**Exercise instructions**
Leaving the pictures aside, repeat each line below exactly.

**Stored items**
-*-*-

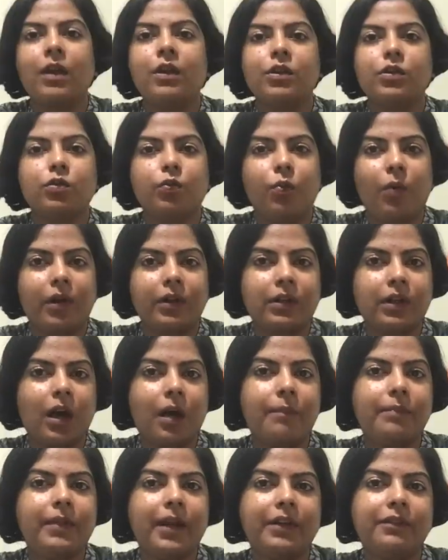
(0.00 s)
So one
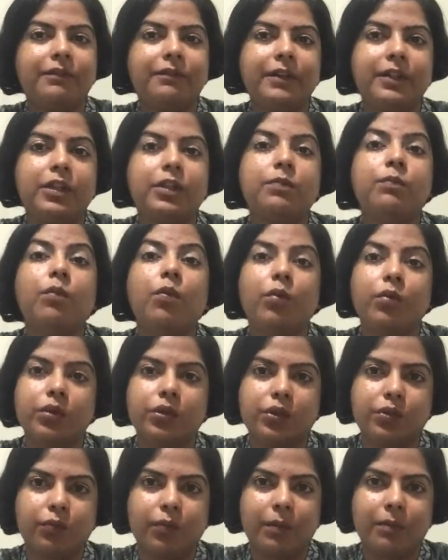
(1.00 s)
cup that fits
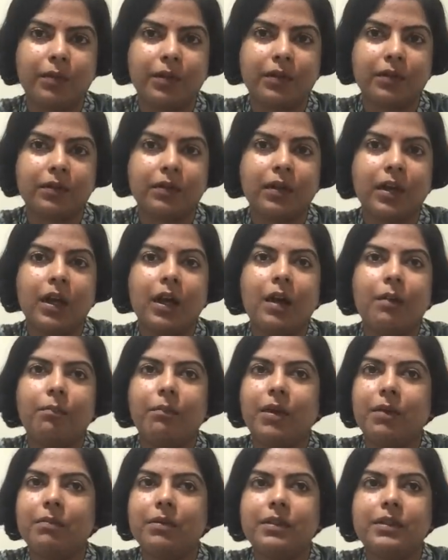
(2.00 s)
most women,
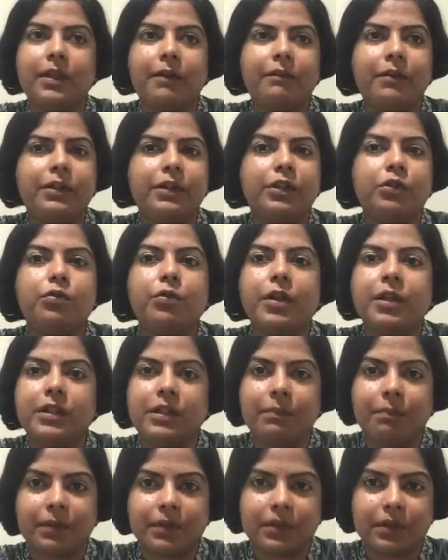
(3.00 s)
maybe 70 to
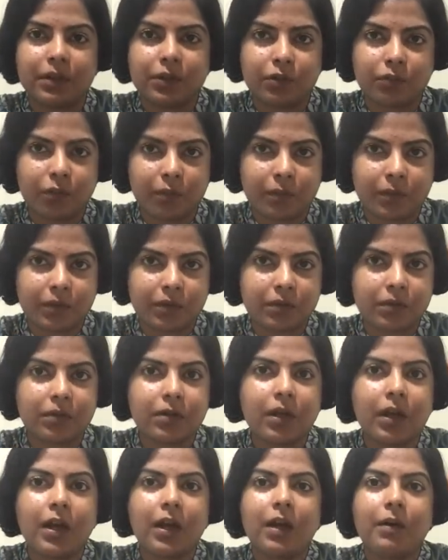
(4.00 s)
80% women,
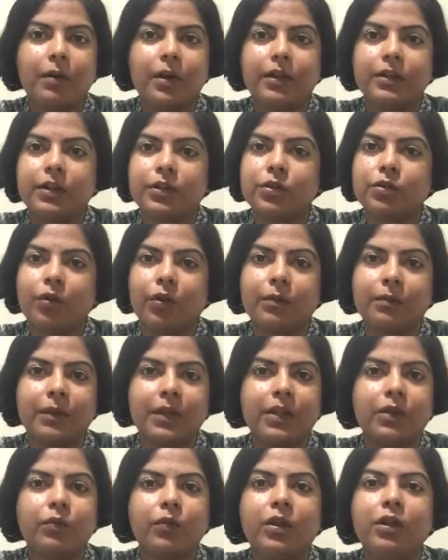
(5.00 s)
does not
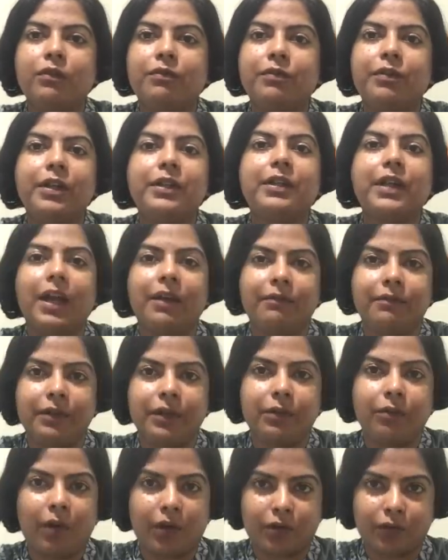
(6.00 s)
mean will fit
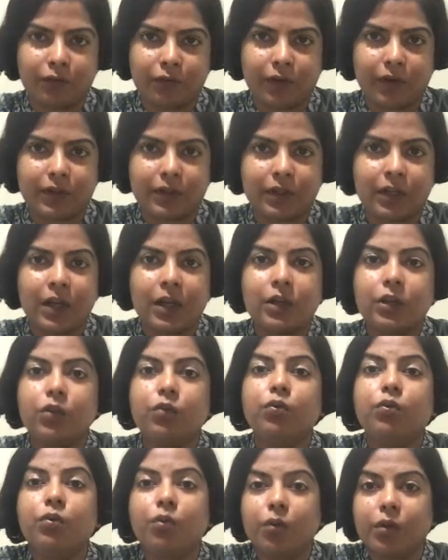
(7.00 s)
every one of us.
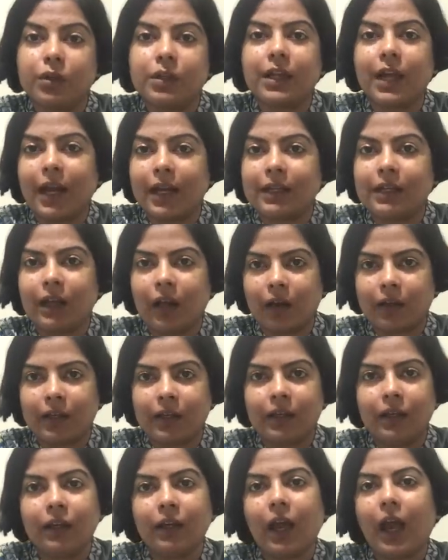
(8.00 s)
You could get
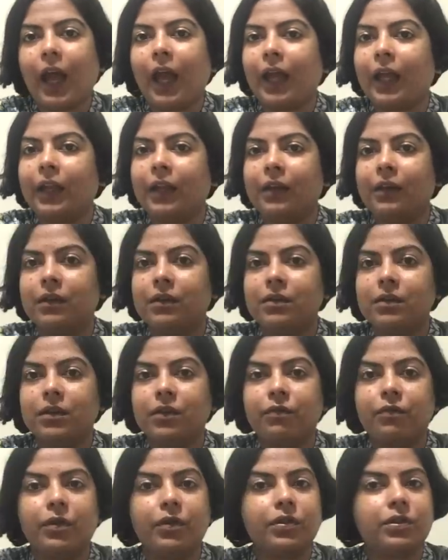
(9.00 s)
lucky and
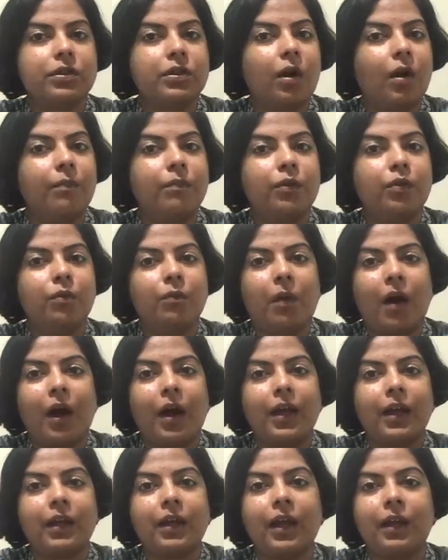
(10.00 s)
the first cup you
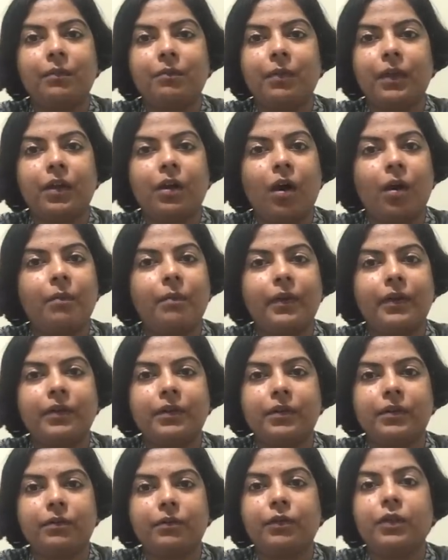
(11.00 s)
buy and pick up
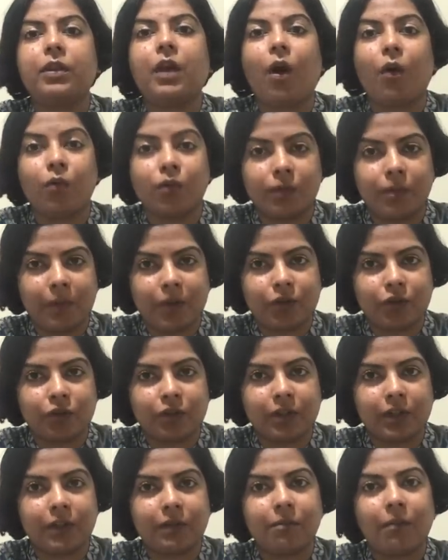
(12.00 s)
and without
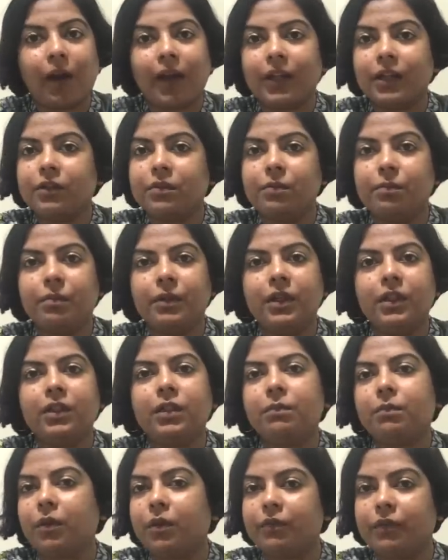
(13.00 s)
measuring might be the
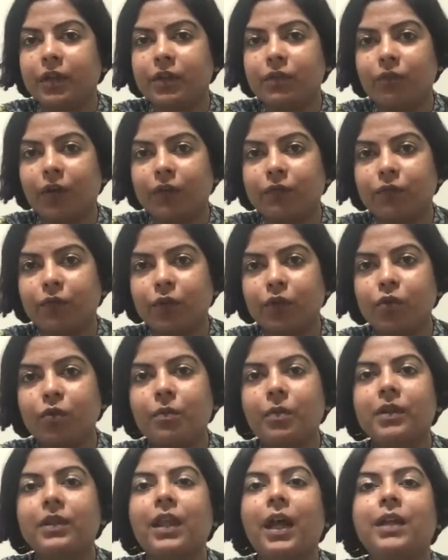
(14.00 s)
perfect one for you,
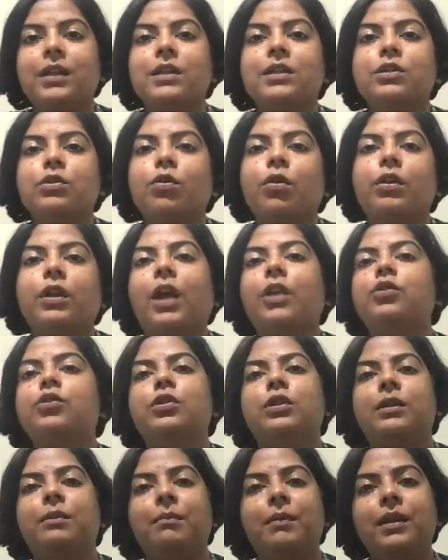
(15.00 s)
but that does not
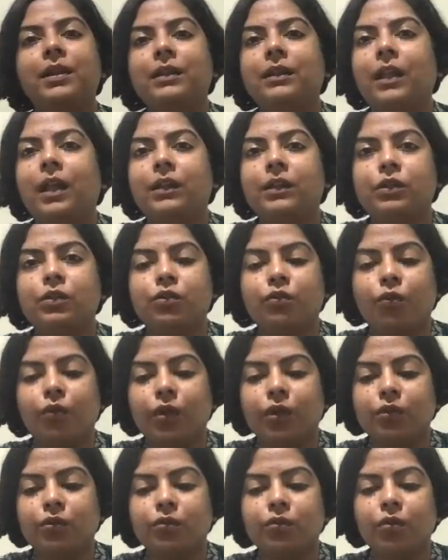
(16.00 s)
actually mean that it's
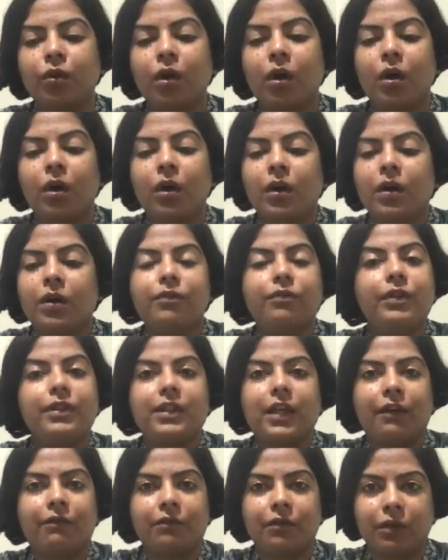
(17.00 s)
going to fit
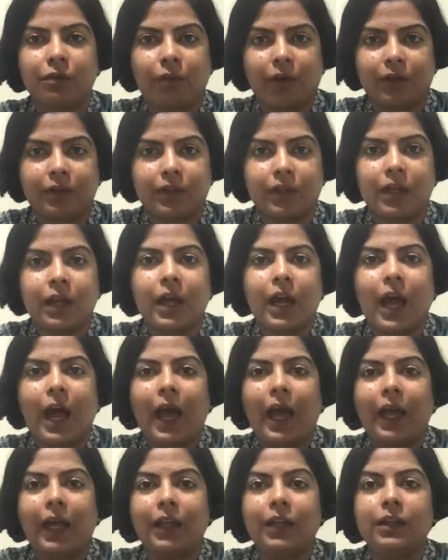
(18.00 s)
everyone.
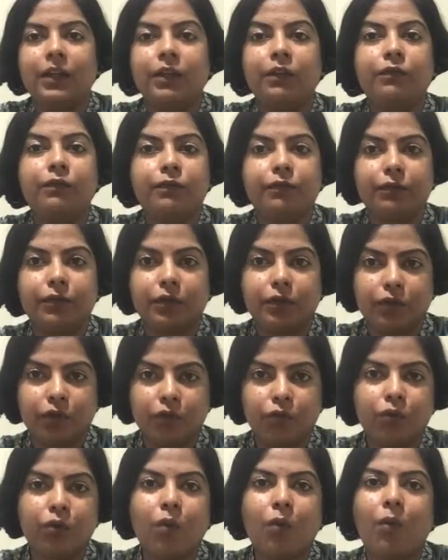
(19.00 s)
And if
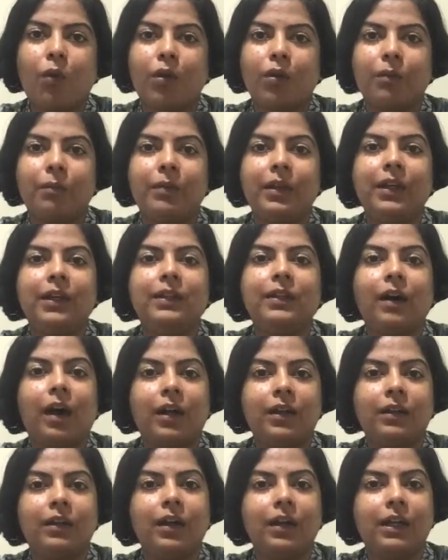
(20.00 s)
you don't want to be the
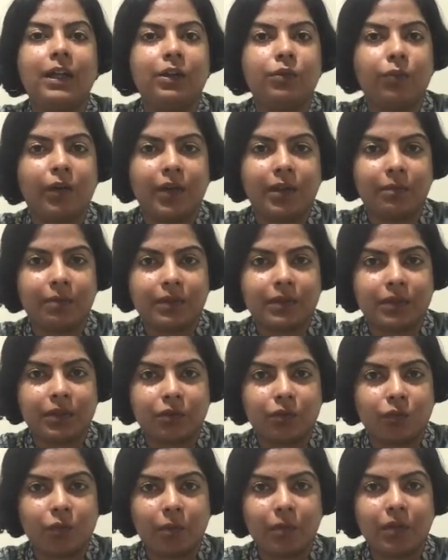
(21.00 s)
unlucky
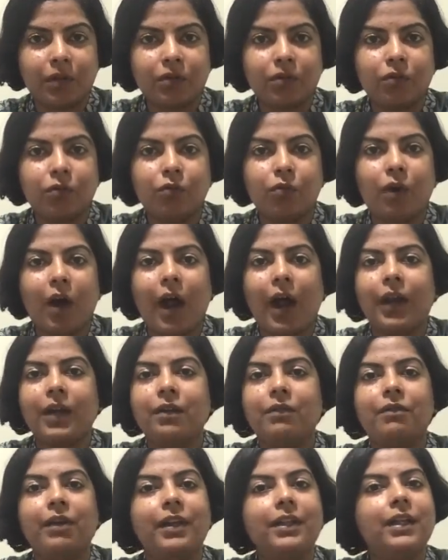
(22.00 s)
20% woman who had
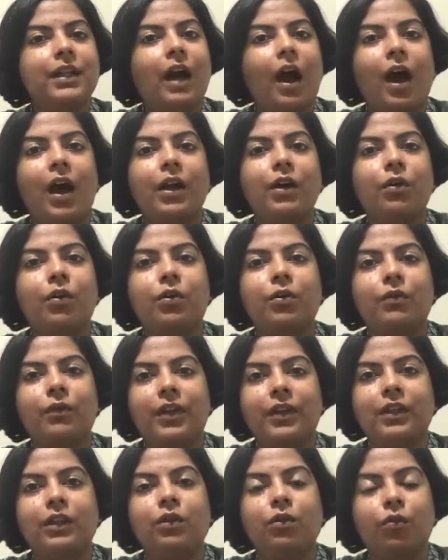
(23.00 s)
a very high or a
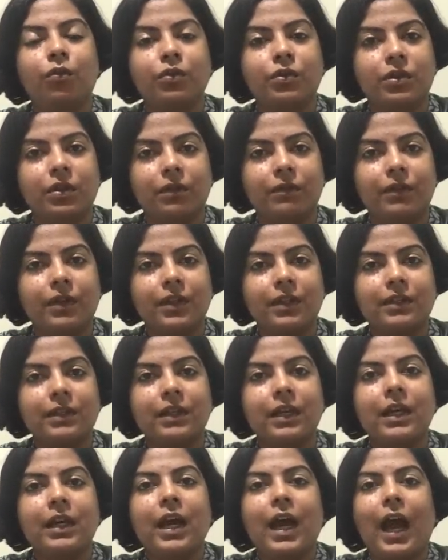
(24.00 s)
very low cervix
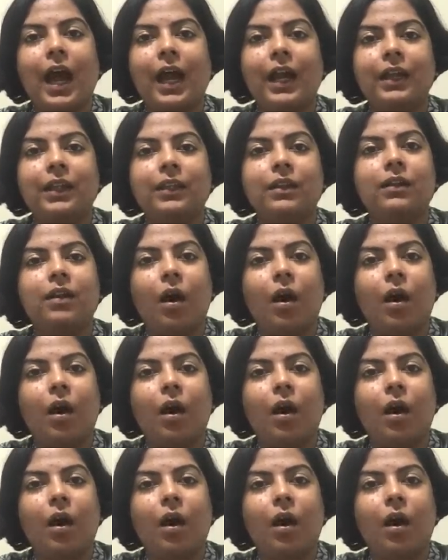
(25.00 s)
and the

-*-*-

**Response to this task**
(0.00 s)
So one
(1.00 s)
cup that fits
(2.00 s)
most women,
(3.00 s)
maybe 70 to
(4.00 s)
80% women,
(5.00 s)
does not
(6.00 s)
mean will fit
(7.00 s)
every one of us.
(8.00 s)
You could get
(9.00 s)
lucky and
(10.00 s)
the first cup you
(11.00 s)
buy and pick up
(12.00 s)
and without
(13.00 s)
measuring might be the
(14.00 s)
perfect one for you,
(15.00 s)
but that does not
(16.00 s)
actually mean that it's
(17.00 s)
going to fit
(18.00 s)
everyone.
(19.00 s)
And if
(20.00 s)
you don't want to be the
(21.00 s)
unlucky
(22.00 s)
20% woman who had
(23.00 s)
a very high or a
(24.00 s)
very low cervix
(25.00 s)
and the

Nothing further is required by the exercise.